We need to encourage home ownership, but Londoners can barely afford to rent
IT COMES down to simple supply and demand economics. When a good or service becomes scarce and demand is in the ascendency, the price will go up. Tenants in the London rental market have found this out the hard way.
It has been exacerbated by the pandemic, which held city rents lower than they should have been, and energy bills and inflation, which is giving landlords an excuse to hike rents.
But the warning lights of a critical shortage of rental properties in the capital, at the same time as raging demand, have been flashing for some time.

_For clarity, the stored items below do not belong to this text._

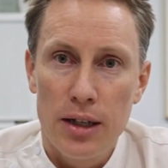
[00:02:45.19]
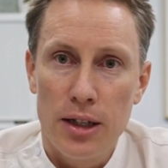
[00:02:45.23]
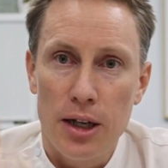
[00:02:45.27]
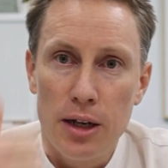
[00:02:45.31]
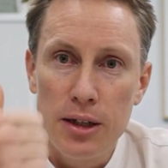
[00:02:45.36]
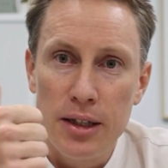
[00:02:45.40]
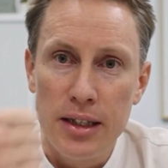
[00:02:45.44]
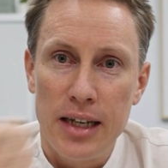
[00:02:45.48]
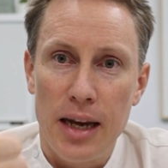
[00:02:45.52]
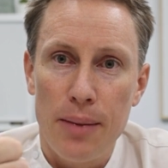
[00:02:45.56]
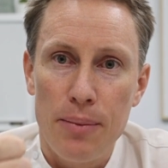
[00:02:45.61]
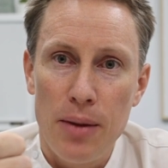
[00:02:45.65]

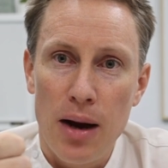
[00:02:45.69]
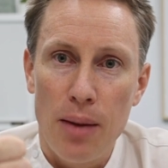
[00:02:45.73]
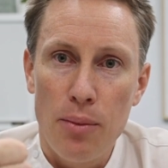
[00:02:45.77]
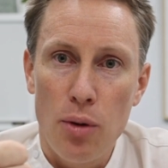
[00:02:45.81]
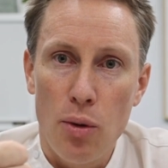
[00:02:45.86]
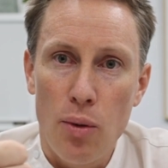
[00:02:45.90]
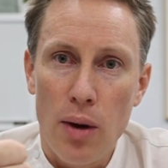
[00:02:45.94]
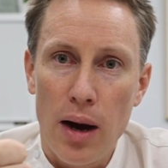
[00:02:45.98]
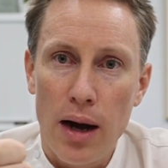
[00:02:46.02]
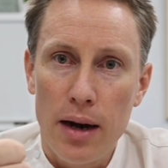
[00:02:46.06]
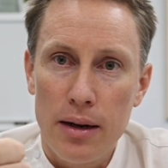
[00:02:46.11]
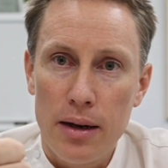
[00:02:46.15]
So step
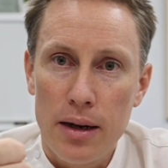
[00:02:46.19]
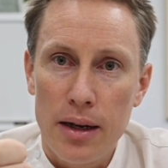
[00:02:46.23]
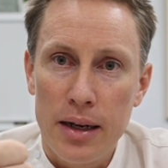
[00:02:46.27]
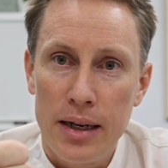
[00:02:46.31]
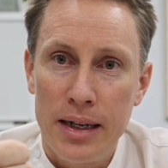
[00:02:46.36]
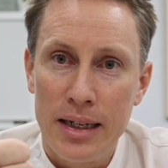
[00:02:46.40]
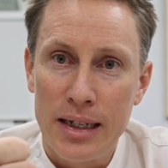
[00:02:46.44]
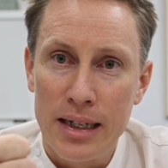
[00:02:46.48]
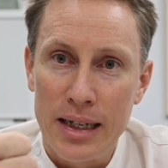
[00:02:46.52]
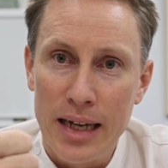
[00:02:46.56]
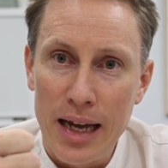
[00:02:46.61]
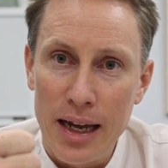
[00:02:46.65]
number
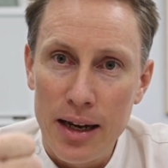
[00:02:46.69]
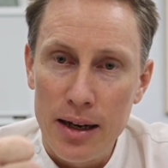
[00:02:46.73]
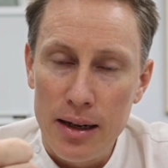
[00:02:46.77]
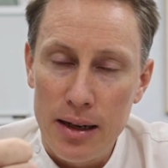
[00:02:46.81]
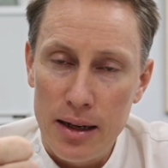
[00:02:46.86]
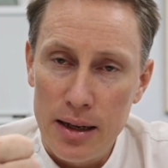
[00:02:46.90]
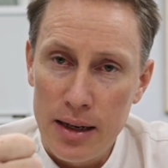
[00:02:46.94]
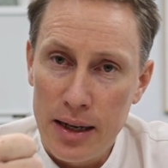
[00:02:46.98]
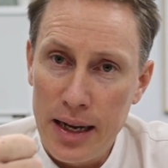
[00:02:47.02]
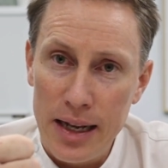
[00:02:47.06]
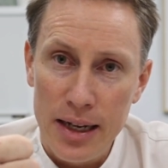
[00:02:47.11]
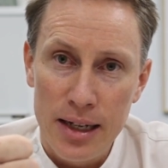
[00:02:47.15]
one,
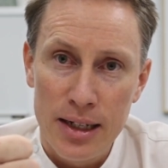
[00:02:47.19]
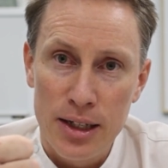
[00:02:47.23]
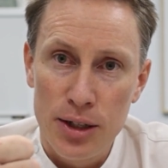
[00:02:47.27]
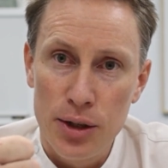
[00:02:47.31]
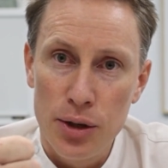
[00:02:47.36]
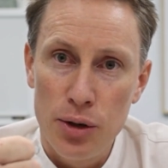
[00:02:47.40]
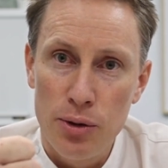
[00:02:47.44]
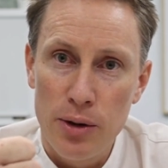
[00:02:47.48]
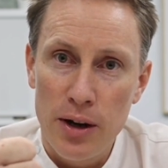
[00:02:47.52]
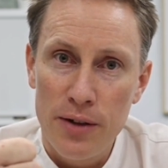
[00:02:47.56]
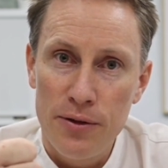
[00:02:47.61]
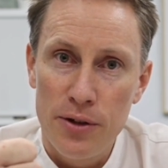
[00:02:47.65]
get your
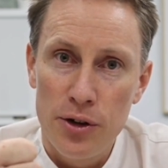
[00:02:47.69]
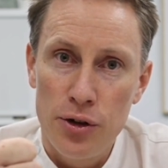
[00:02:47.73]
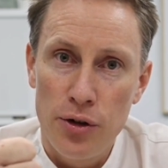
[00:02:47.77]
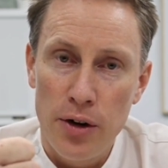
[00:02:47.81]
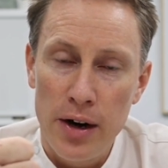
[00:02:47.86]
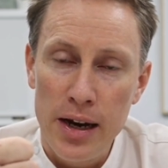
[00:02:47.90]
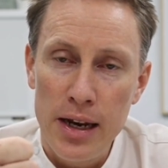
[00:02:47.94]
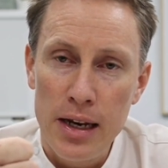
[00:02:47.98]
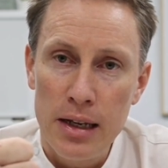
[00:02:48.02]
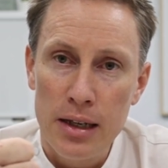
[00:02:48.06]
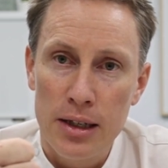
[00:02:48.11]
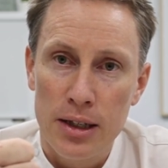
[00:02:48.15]

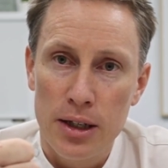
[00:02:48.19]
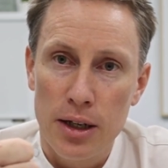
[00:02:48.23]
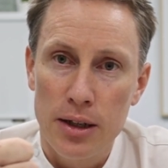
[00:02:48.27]
pseudoephedrine.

April Fool’s Day 2016 may seem an innocuous date for many, but the issues tenants are facing in the London rental market can be traced back to that day.
This was the date that the government introduced a 3 per cent stamp duty surcharge on buy-to-let property and second homes in a bid to boost homeownership.
London has always relied heavily on rental property. It’s a transient city, it pulses each year and people move in and out for a number of reasons – work, study or simply to live in one of the world’s greatest capitals. It needs a healthy private rented sector.
The capital remains a popular region for landlords to buy property, but the introduction of the surcharge has impacted this market more than any other.
Between 2015 – the last year before the surcharge was introduced – and 2019, buy-to-let purchases fell 55 per cent in London. This decrease was more pronounced than any other market in the country and there were more buy-to-let house purchases in the North West than there were in the capital in 2019.
The stamp duty holiday partially and temporarily reversed that trend last year, but purchases in London were still 30 per cent below that 2015 high in 2021, resulting in fewer new rental properties coming into the market.
And what about existing landlords? Well, the evidence suggests that many have sold up in London or have transitioned across to short-term lets, such as Airbnb, where the tax treatment for owners is far more favourable and returns higher.
Figures from Zoopla show that the average lettings inventory of London lettings agents has more than halved since 2016. Propertymark agents’ data showed the availability of rental stock in London has fallen by 71 per cent in 12 months, with an average of just four rental properties available per agent.
All this at a time of surging tenant demand, with more people moving back into the capital or moving homes after the pandemic. In the last three months, 85 per cent of landlords have seen increasing levels of demand, according to our own data.
And so rents are going up – jumping 21 per cent in the second quarter of this year according to Rightmove’s latest numbers.
Despite common assumptions, being a landlord in London isn’t easy. The yields – rental income as a proportion of the property’s value – achieved in central London are the lowest in the country due to the high cost of property. Landlords looking for a greater return could generate better yields buying in other parts of the country or moving in the short-term lets market.
Negative rhetoric has hardly helped landlords’ unfair reputation issue. Renting in London is, yes, a result of the gap between incomes and house prices, but it is also a key part of any metropolitan city with a constantly evolving population.